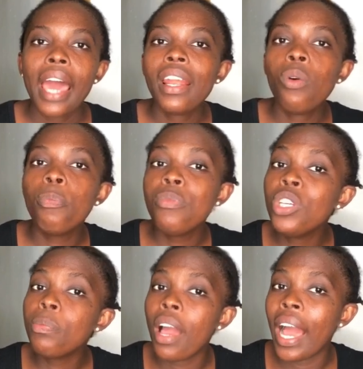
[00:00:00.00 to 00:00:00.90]
And I'll
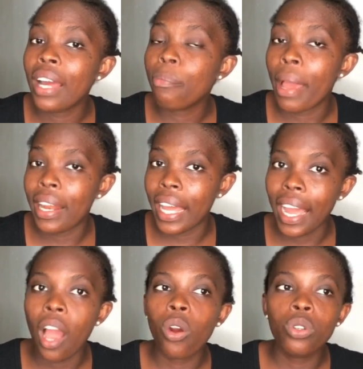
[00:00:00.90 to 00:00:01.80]
use my hand,
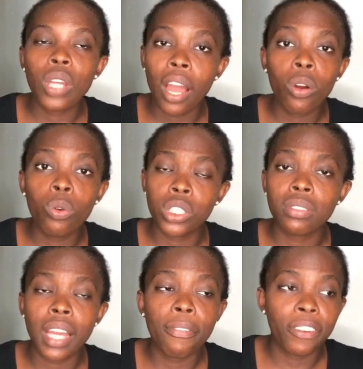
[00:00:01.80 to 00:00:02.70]
I'll go
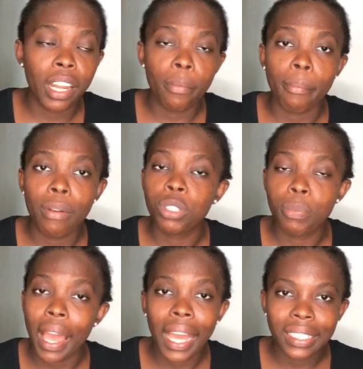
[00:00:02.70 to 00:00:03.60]
subscribe for them with
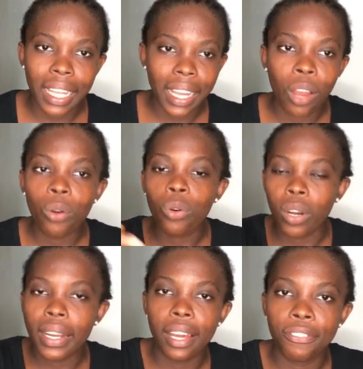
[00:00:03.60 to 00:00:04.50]
my hand. Like, I'll go
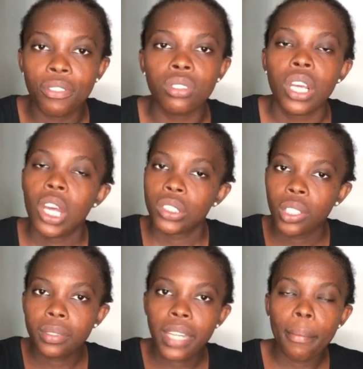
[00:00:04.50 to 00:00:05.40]
collect their phone,
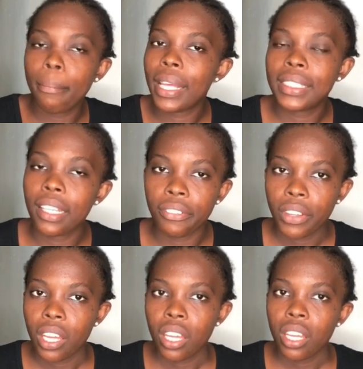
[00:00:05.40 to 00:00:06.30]
subscribe myself.
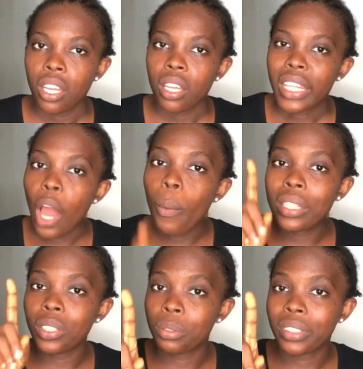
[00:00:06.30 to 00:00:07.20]
That
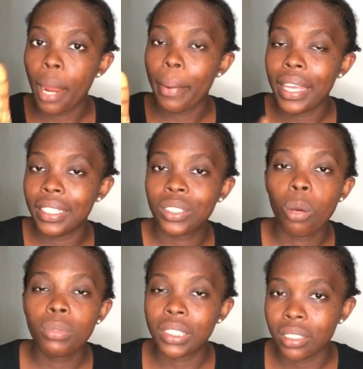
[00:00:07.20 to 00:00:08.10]
one subscriber is
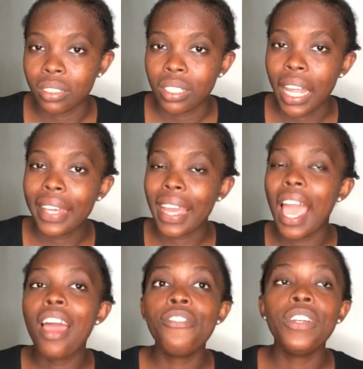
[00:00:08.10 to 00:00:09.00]
something. Like,
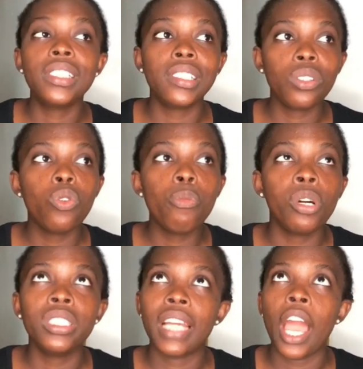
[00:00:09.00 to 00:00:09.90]
every single
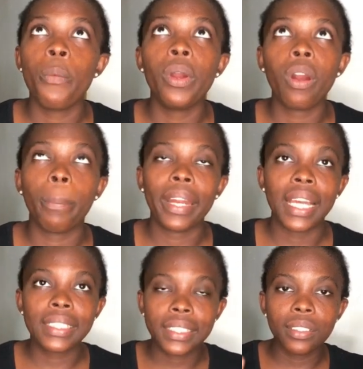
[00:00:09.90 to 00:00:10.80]
morning I wake up and
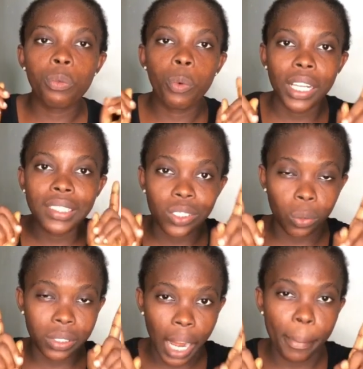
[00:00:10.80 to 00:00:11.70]
I see one
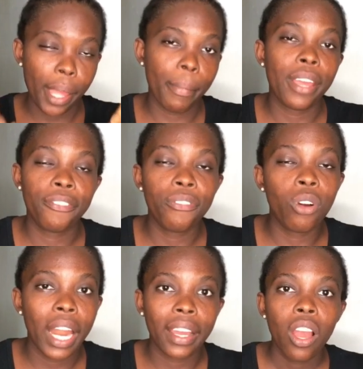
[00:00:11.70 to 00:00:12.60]
subscriber in my,
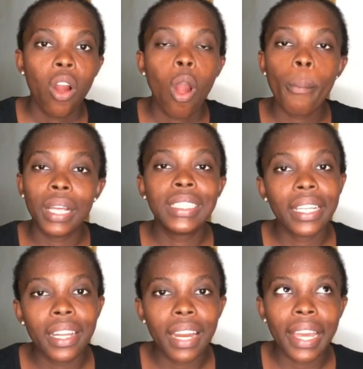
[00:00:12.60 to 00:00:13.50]
like, on my
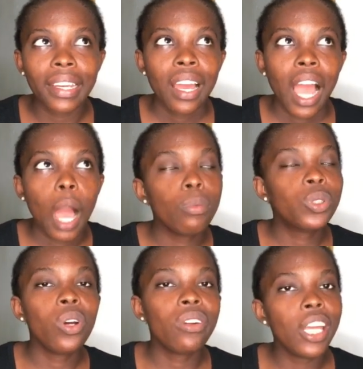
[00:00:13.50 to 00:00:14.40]
channel. Like, I'm
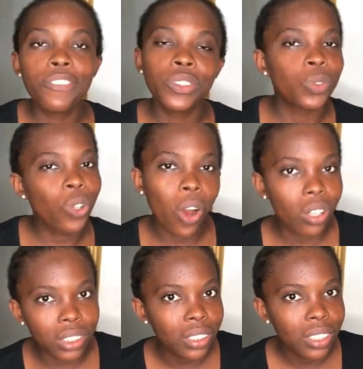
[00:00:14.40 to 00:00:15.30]
so grateful to
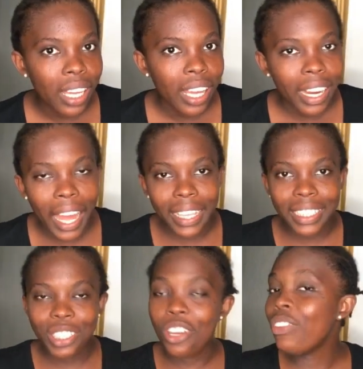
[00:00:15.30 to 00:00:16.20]
God.
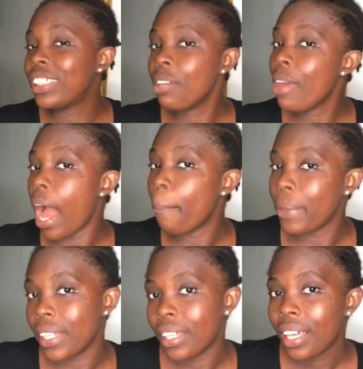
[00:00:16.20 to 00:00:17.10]
Like, if you see me
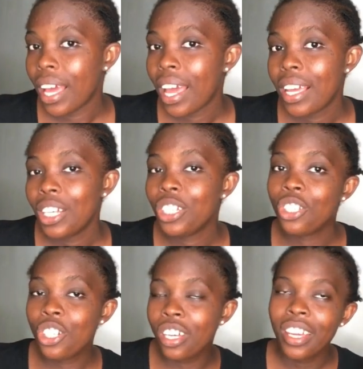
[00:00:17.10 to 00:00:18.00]
happy,
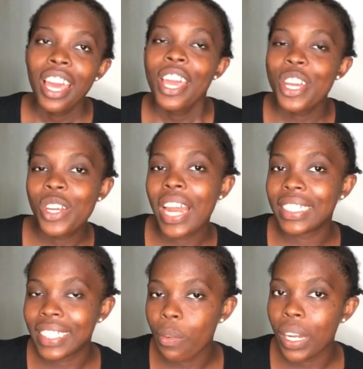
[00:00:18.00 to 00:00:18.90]
you know
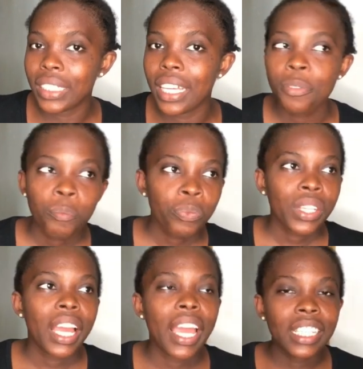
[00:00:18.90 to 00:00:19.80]
that saying when they say,
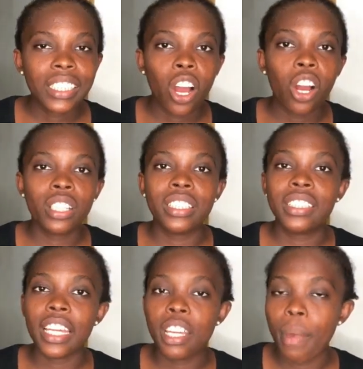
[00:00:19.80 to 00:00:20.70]
angel, or
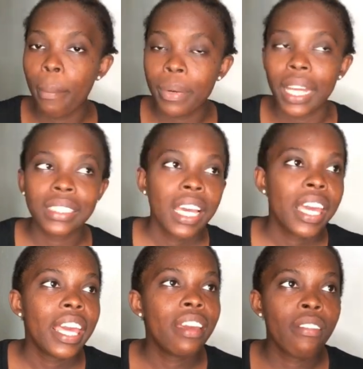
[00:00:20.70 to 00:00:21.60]
say in the Bible that
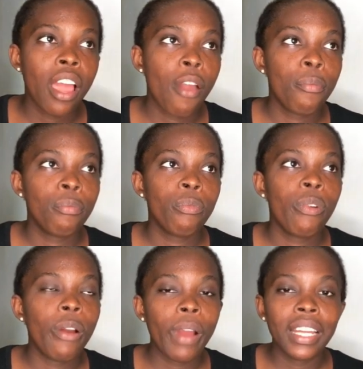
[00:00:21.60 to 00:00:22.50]

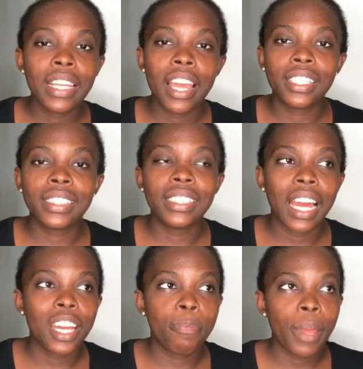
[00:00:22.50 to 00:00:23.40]
when a
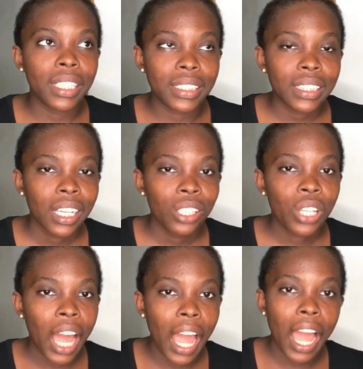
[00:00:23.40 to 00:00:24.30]
sinner repents
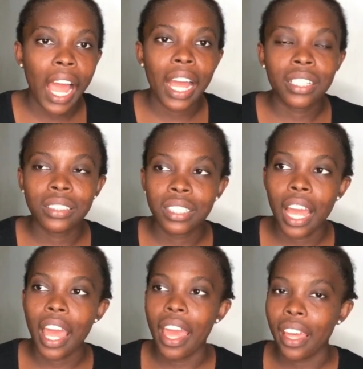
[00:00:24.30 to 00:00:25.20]
and
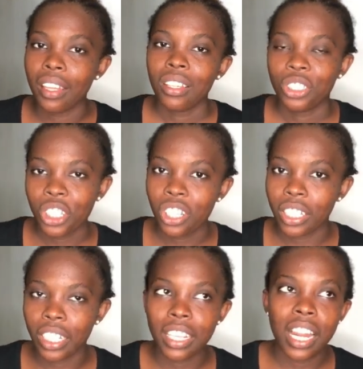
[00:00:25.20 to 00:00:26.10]
Jesus
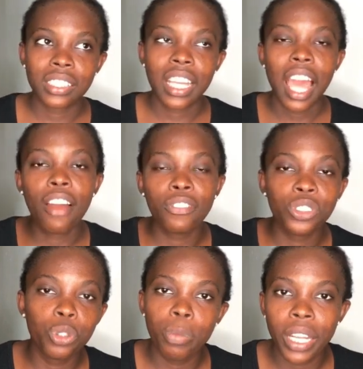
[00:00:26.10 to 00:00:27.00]
and that
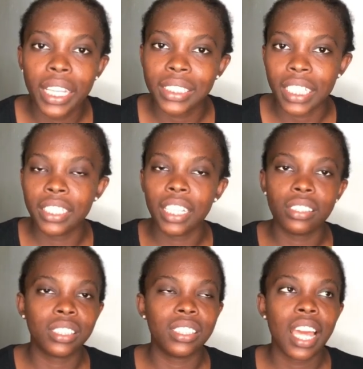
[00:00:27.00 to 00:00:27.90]
heaven jubilates,
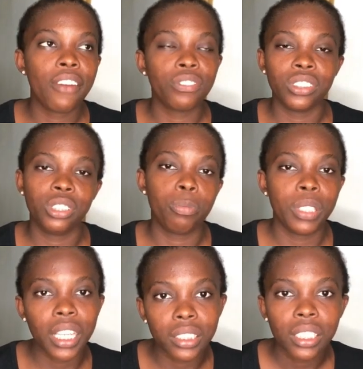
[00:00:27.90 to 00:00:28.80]
angels in heaven
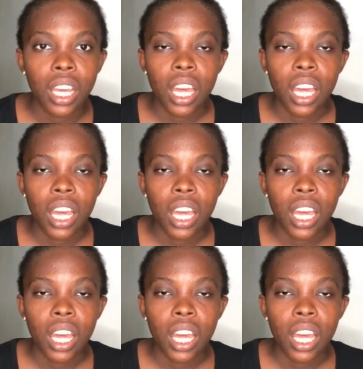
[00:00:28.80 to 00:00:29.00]
jubilate.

+++

Assignment
Could you give back the full listing word for word, leaving out the images?

Problem solution
[00:00:00.00 to 00:00:00.90]
And I'll
[00:00:00.90 to 00:00:01.80]
use my hand,
[00:00:01.80 to 00:00:02.70]
I'll go
[00:00:02.70 to 00:00:03.60]
subscribe for them with
[00:00:03.60 to 00:00:04.50]
my hand. Like, I'll go
[00:00:04.50 to 00:00:05.40]
collect their phone,
[00:00:05.40 to 00:00:06.30]
subscribe myself.
[00:00:06.30 to 00:00:07.20]
That
[00:00:07.20 to 00:00:08.10]
one subscriber is
[00:00:08.10 to 00:00:09.00]
something. Like,
[00:00:09.00 to 00:00:09.90]
every single
[00:00:09.90 to 00:00:10.80]
morning I wake up and
[00:00:10.80 to 00:00:11.70]
I see one
[00:00:11.70 to 00:00:12.60]
subscriber in my,
[00:00:12.60 to 00:00:13.50]
like, on my
[00:00:13.50 to 00:00:14.40]
channel. Like, I'm
[00:00:14.40 to 00:00:15.30]
so grateful to
[00:00:15.30 to 00:00:16.20]
God.
[00:00:16.20 to 00:00:17.10]
Like, if you see me
[00:00:17.10 to 00:00:18.00]
happy,
[00:00:18.00 to 00:00:18.90]
you know
[00:00:18.90 to 00:00:19.80]
that saying when they say,
[00:00:19.80 to 00:00:20.70]
angel, or
[00:00:20.70 to 00:00:21.60]
say in the Bible that
[00:00:21.60 to 00:00:22.50]

[00:00:22.50 to 00:00:23.40]
when a
[00:00:23.40 to 00:00:24.30]
sinner repents
[00:00:24.30 to 00:00:25.20]
and
[00:00:25.20 to 00:00:26.10]
Jesus
[00:00:26.10 to 00:00:27.00]
and that
[00:00:27.00 to 00:00:27.90]
heaven jubilates,
[00:00:27.90 to 00:00:28.80]
angels in heaven
[00:00:28.80 to 00:00:29.00]
jubilate.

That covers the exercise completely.